Adeus a Ermor.

Poucas pessoas foram e fizeram tão parte de Piracicaba quanto Ermor Zambello. De minha vida pessoal e profissional, também. Pois conheci Ermor Zambello – que era amigo de meu pai, maçom como ele – ainda na minha adolescência, quando Sebastião Ferraz me acolheu no “Diário de Piracicaba” para o início da aventura jornalística. Ermor estava lá. Ao lado de figuras admiráveis como o próprio Ferraz, Joaquim do Marco, Benedito de Andrade, Archimedes Dutra, Demóstenes dos Santos Corrêa e outros, uma estirpe de piracicabanos incansáveis. E Ermor Zambello, vendo-me quase criança entre tantos gigantes, insistia em puxar-me as orelhas: “Tenha juízo, turquinho. Obedeça seu tio”, referindo-se à Maçonaria.

Quando, em 1961, fui chamado a participar da redação da Folha de Piracicaba, a ser criada, lá estava Ermor Zambello, um dos sócios daquele que poderia ter sido um grande empreendimento empresarial na área de comunicações, mas que soçobrou por divisões internas. E Ermor, ao ver-me em oposição a Luciano Guidotti – que era o principal acionista – insistia em puxar-me as orelhas: “Não falei para você ter juízo? Por que não ouve seu tio?” Bom e inesquecível Ermor, a saudade que já dói, ausência que não será preenchida.
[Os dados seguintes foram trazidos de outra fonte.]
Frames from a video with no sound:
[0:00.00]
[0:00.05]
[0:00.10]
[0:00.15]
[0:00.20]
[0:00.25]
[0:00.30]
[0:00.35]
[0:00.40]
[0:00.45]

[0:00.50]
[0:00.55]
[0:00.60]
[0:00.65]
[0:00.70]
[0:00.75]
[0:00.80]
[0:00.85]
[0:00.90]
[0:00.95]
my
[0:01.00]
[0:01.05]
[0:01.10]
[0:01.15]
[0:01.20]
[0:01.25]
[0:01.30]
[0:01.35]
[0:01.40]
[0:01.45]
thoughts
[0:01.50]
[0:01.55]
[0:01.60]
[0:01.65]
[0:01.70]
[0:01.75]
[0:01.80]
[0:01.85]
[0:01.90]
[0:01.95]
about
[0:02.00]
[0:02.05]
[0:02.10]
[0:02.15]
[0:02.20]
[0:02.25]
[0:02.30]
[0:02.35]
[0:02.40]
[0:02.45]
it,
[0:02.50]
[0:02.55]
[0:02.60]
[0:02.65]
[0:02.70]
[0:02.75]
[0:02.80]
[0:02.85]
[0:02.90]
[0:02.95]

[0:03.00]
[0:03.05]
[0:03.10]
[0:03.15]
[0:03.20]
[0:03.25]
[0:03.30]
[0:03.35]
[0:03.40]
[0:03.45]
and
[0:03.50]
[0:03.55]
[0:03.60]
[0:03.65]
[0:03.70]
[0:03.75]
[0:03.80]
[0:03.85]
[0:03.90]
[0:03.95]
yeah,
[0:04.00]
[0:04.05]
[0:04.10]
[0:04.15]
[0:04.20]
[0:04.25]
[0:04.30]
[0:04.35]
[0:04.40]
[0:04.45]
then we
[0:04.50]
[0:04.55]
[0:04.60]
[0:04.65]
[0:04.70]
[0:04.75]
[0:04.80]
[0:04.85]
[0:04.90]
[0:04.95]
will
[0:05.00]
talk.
Há poucos anos, um seminário internacional de intelectuais encerrou-se com uma conclusão melancólica: o mundo está carente de líderes, desapareceram os chamados “grandes homens”. Eles se referiam às lideranças mundiais, apagadas e medíocres, mil-anos-luz de distância de personalidades como Charles De Gaulle na França, De Gaspari na Itália, Churchill na Inglaterra, Roosevelt nos Estados Unidos, Gandhi na India. A mediocrização foi, tem sido arrasadora. E essa reflexão se torna ainda mais dolorosa ao se entender que vale, também, para Piracicaba, ou especialmente para nós, que vamos, aceleradamente, perdendo os nossos “grandes homens”. Ermor Zambello foi, sem dúvida alguma, um deles. E um dos últimos.
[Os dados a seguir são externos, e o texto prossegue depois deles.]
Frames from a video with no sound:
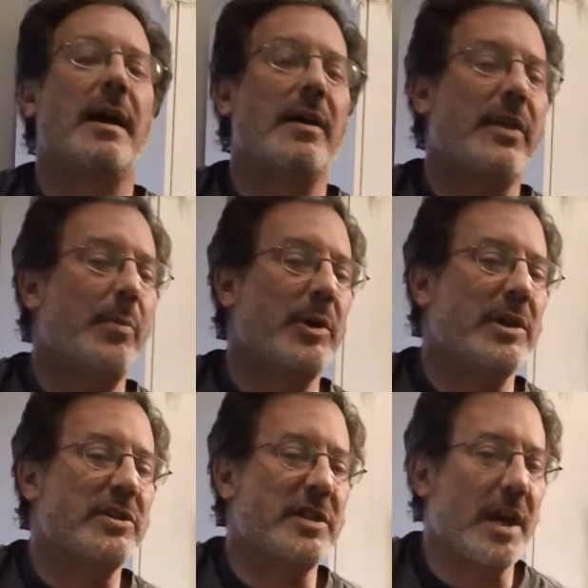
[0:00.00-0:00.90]
And then when
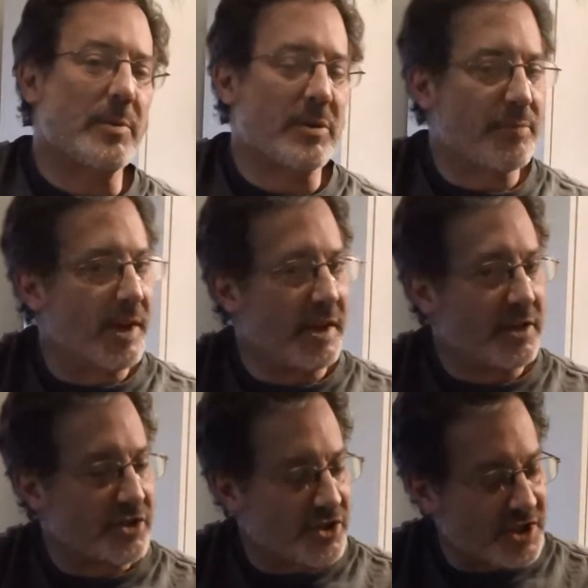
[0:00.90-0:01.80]
it's time to play
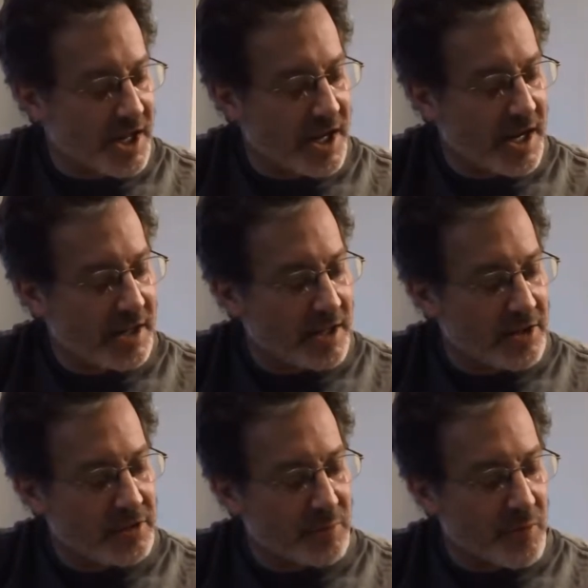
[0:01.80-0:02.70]
to C, they
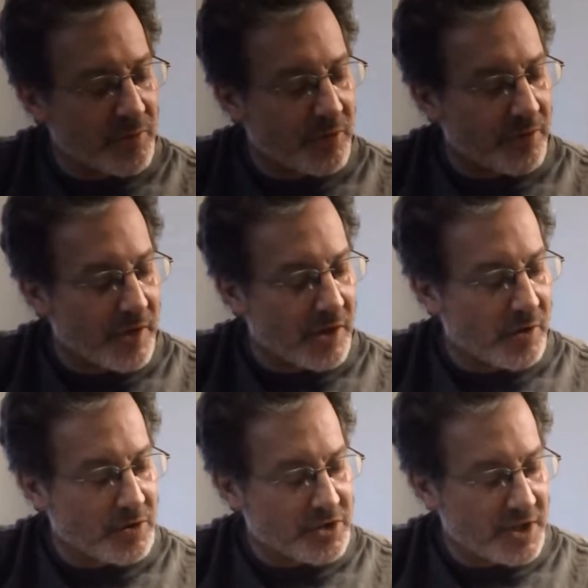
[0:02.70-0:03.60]
just move their
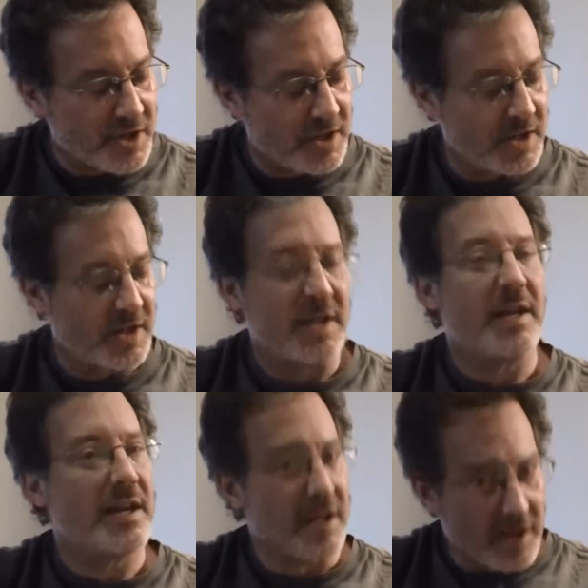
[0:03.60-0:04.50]
fingers
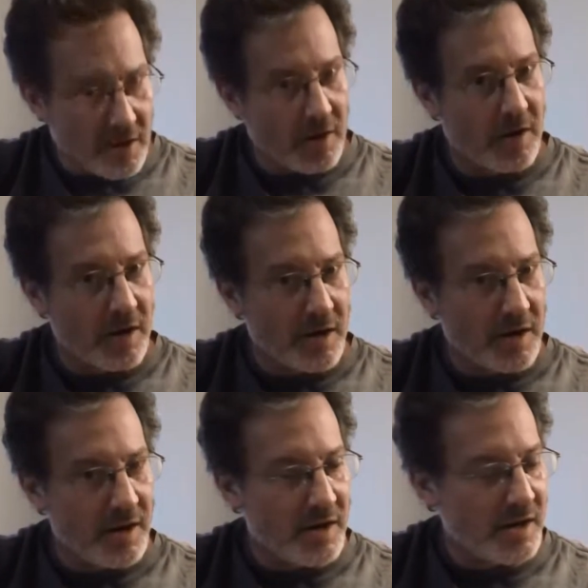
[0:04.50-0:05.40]
here.
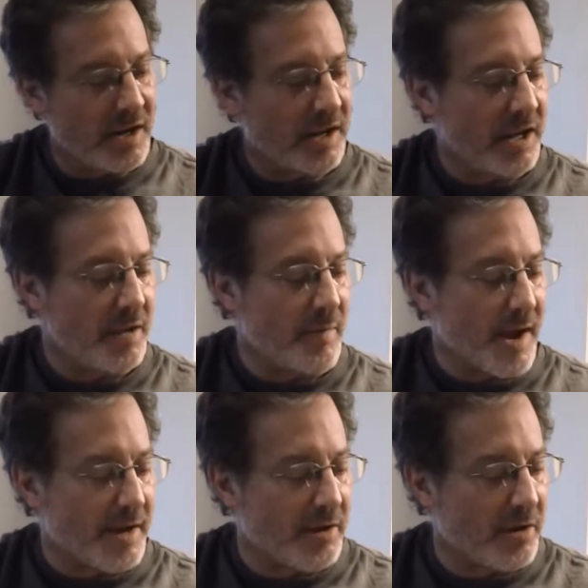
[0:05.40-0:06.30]
E
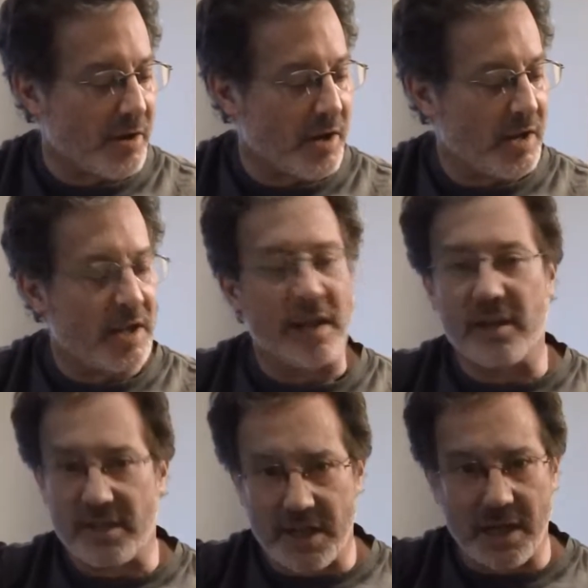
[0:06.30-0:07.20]
minor
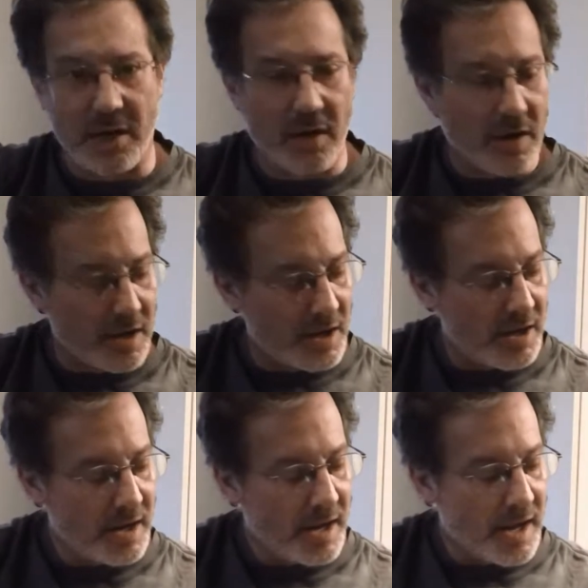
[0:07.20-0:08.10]
is here,
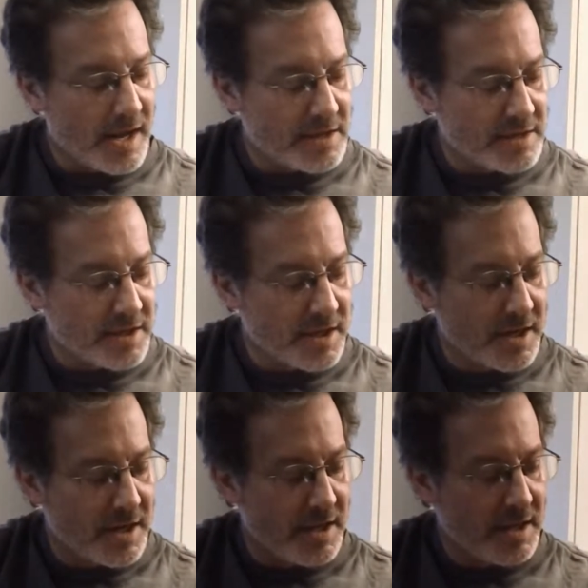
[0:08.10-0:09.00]
and D is
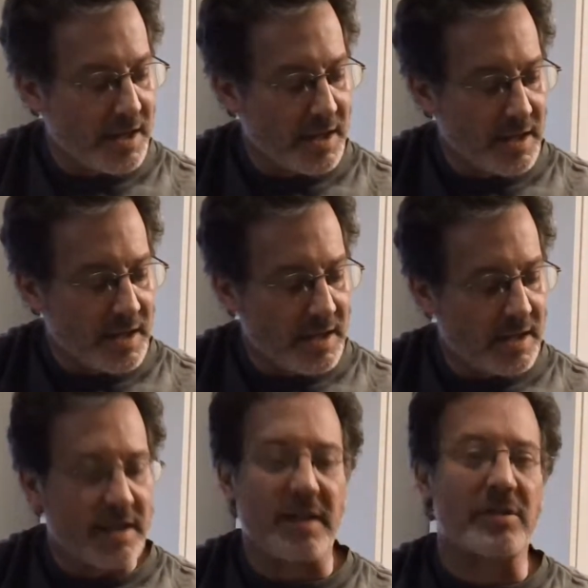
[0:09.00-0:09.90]

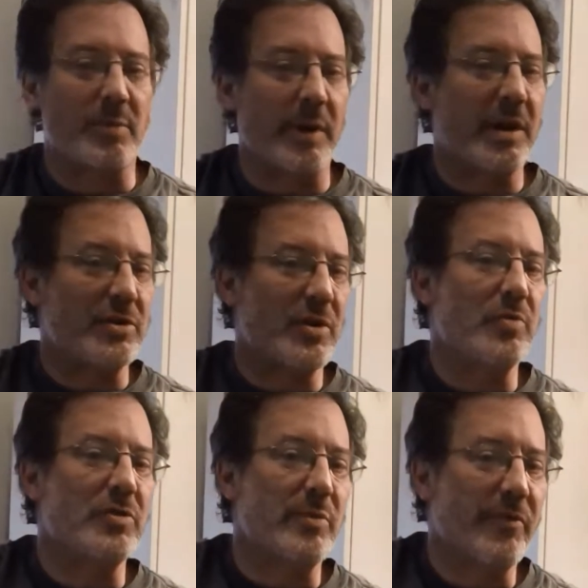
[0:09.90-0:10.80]
the way I
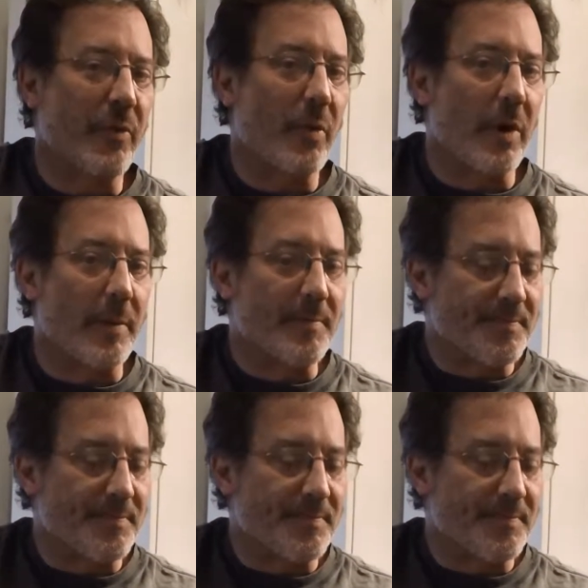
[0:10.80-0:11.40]
showed you before.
Confesso ter-me deprimido muito ao receber a notícia da morte de Ermor Zambello. Não se trata tão somente de me sentir desamparado num dos meus apoios morais mais generosos, no homem que conseguiu ser o conciliador e o reconciliador em todos os momentos de grandes lutas em Piracicaba. Trata-se de uma perda pessoal, de um amigo que, apesar da diferença de idades – ele, 20 anos mais velho do que eu – sabia sintonizar-se com o tempo e o espaço, por mais mutáveis tivessem sido, que sejam. E uma ironia ao mesmo tempo cruel e significativa: com toda a certeza, foi para mim que Ermor Zambello concedeu, por telefone, a sua última entrevista, na promessa que fizemos de dar-lhe continuidade nesta semana em que ele se foi.

Disseram-me que ele se sentiu mal e foi internado na quinta-feira. Conversamos, pois, na véspera. E marcamos o prosseguimento da entrevista ao lado do Raul Helú, outro admirável prestador de serviços a Piracicaba, quando tentaríamos recompor a história gloriosa e árdua do CCR Cristóvão Colombo. Foi a menina dos olhos de Ermor. Foi sua jóia preciosa e não me arrisco a dizer que um de seus amores, ao lado de Umbelina e dos filhos e netos.

Ele insistiu: “Você, então, marca dia e hora com o Helú?” Não deu tempo. Ele resistiu, duro e firme, teimoso até o fim. Mas sucumbiu. Ele era foi Ermor Zambello, o Doutor Tijolo, de teimoso, de duro de quebrar, de duro de vergar. Adeus, amigo. Que não estou mais enxergando o que escrevo, como se as letras nadassem em lágrimas.